PROBLEM TO WORK ON:
Every entry must be transcribed exactly. Pictures are not part of the copy.

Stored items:
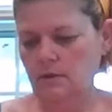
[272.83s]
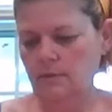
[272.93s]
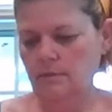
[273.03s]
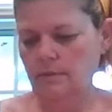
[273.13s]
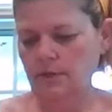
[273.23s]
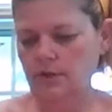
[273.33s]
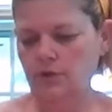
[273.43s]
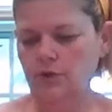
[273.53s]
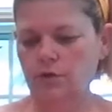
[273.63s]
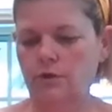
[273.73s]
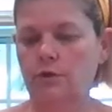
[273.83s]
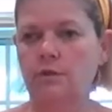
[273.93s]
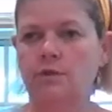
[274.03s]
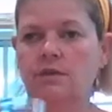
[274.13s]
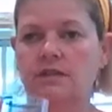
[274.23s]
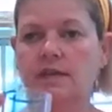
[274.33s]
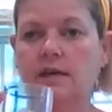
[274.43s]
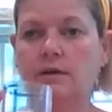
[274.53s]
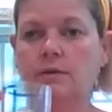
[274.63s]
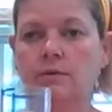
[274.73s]
measure
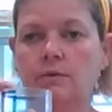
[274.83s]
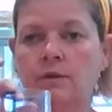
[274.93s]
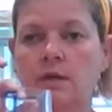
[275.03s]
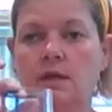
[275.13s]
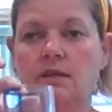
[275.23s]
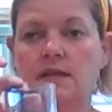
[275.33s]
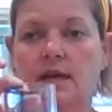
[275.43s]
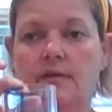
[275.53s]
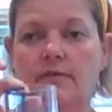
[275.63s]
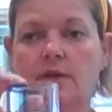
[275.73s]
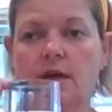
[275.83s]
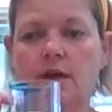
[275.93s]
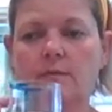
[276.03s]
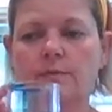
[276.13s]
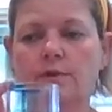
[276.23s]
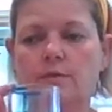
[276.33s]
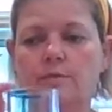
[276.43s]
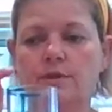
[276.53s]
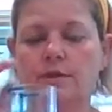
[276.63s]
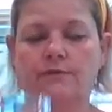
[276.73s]
down to half a cup. So I'm
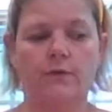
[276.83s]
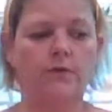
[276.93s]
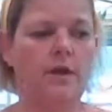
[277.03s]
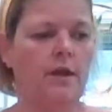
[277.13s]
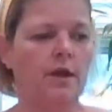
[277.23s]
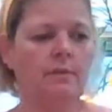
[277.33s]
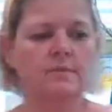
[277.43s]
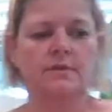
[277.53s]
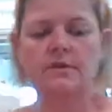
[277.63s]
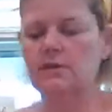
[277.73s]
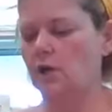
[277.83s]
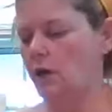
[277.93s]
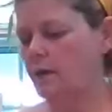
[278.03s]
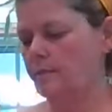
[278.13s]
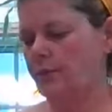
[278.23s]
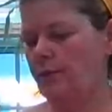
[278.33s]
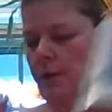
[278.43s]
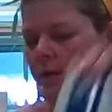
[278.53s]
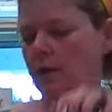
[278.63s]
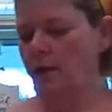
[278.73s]
just going to fill that up to the top
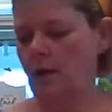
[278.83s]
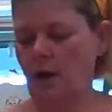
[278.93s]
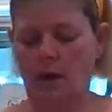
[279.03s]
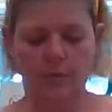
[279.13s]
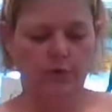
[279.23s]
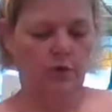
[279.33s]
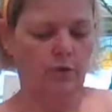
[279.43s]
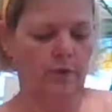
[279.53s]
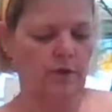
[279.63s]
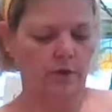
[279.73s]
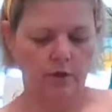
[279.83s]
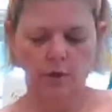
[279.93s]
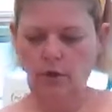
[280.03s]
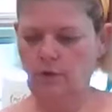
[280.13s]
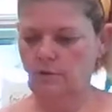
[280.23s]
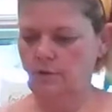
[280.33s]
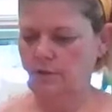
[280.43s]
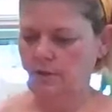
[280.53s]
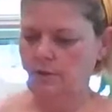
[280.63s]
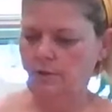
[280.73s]
with our quick cook oats
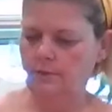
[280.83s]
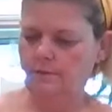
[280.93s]
here.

WRITTEN RESPONSE:
[272.83s]
[272.93s]
[273.03s]
[273.13s]
[273.23s]
[273.33s]
[273.43s]
[273.53s]
[273.63s]
[273.73s]
[273.83s]
[273.93s]
[274.03s]
[274.13s]
[274.23s]
[274.33s]
[274.43s]
[274.53s]
[274.63s]
[274.73s]
measure
[274.83s]
[274.93s]
[275.03s]
[275.13s]
[275.23s]
[275.33s]
[275.43s]
[275.53s]
[275.63s]
[275.73s]
[275.83s]
[275.93s]
[276.03s]
[276.13s]
[276.23s]
[276.33s]
[276.43s]
[276.53s]
[276.63s]
[276.73s]
down to half a cup. So I'm
[276.83s]
[276.93s]
[277.03s]
[277.13s]
[277.23s]
[277.33s]
[277.43s]
[277.53s]
[277.63s]
[277.73s]
[277.83s]
[277.93s]
[278.03s]
[278.13s]
[278.23s]
[278.33s]
[278.43s]
[278.53s]
[278.63s]
[278.73s]
just going to fill that up to the top
[278.83s]
[278.93s]
[279.03s]
[279.13s]
[279.23s]
[279.33s]
[279.43s]
[279.53s]
[279.63s]
[279.73s]
[279.83s]
[279.93s]
[280.03s]
[280.13s]
[280.23s]
[280.33s]
[280.43s]
[280.53s]
[280.63s]
[280.73s]
with our quick cook oats
[280.83s]
[280.93s]
here.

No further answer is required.